Style | Reliability | Fuel Economy | |
---|---|---|---|
Style | 0.3 | 0.285 | 0.375 |
Reliability | 0.6 | 0.571 | 0.5 |
Fuel Economy | 0.1 | 0.142 | 0.125 |
Obtained Priority Vector
The priority table is obtained by averaging each row of the normalized table. For example, the priority value for style criterion is obtained by (0.3 + 0.285 + 0.375) / 3 that is 0.320. For reliability, (0.6 + 0.571 + 0.5) / 3 = 0.558. Finally for fuel economy, (0.1 + 0.142 + 0.125) / 3 = 0.122.
Style | 0.320 |
---|---|
Reliability | 0.558 |
Fuel Economy | 0.122 |
Low-level Pairwise Comparisons
In the next step, the decision maker’s preference over the decision alternatives is generated using the same approach used in Table 3. For example, considering the style criterion only, the user believes that Malibu is slightly more preferred over Accord. Considering the reliability only, Accord is strongly more preferred over Malibu. Considering the fuel economy, Accord is moderately more preferred over Malibu. Same process must be followed to obtain the priority vectors.

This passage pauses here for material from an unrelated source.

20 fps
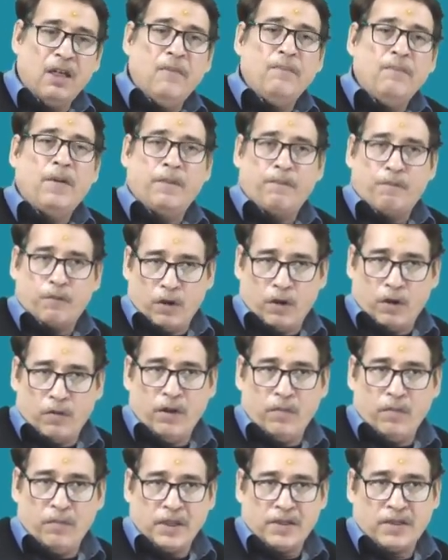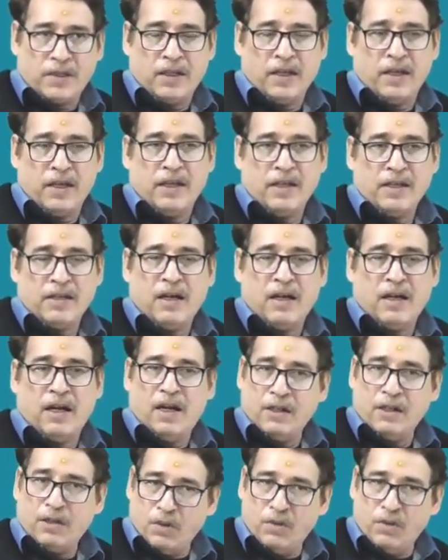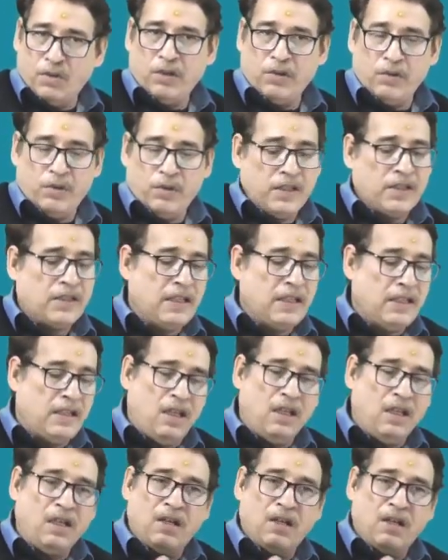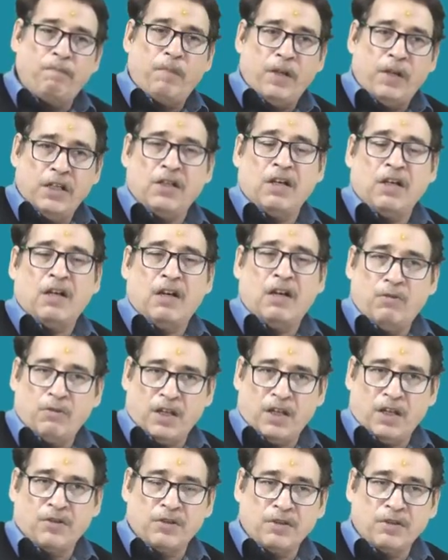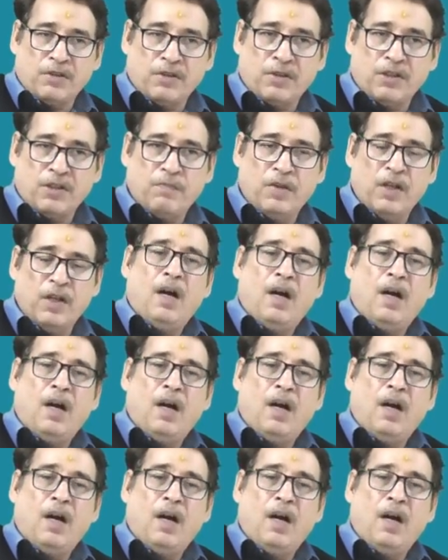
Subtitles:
But problem is that I told you it's an incomplete accounting system.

Style | Accord | Malibu | Priority Vector |
---|---|---|---|
Accord | 1 | 0.5 | 0.33 |
Malibu | 2 | 1 | 0.66 |
Reliability | Accord | Malibu | Priority Vector |
---|---|---|---|
Accord | 1 | 5 | 0.83 |
Malibu | 0.2 | 1 | 0.16 |
Fuel Economy | Accord | Malibu | Priority Vector |
---|---|---|---|
Accord | 1 | 3 | 0.75 |
Malibu | 0.33 | 1 | 0.25 |
Synthesized Utility Levels
To complete the AHP process, all priority vectors obtained in Table 6 must be combined to one matrix and multiplied to the priority vector obtained for the high level criteria (Table 5).
0.32 | ||||
0.33 | 0.83 | 0.75 | * | 0.558 |
0.66 | 0.16 | 0.25 | 0.122 |
=
Accord | 0.665 |
---|---|
Malibu | 0.335 |
Therefore, Honda Accord is more preferred over Chevrolet Malibu.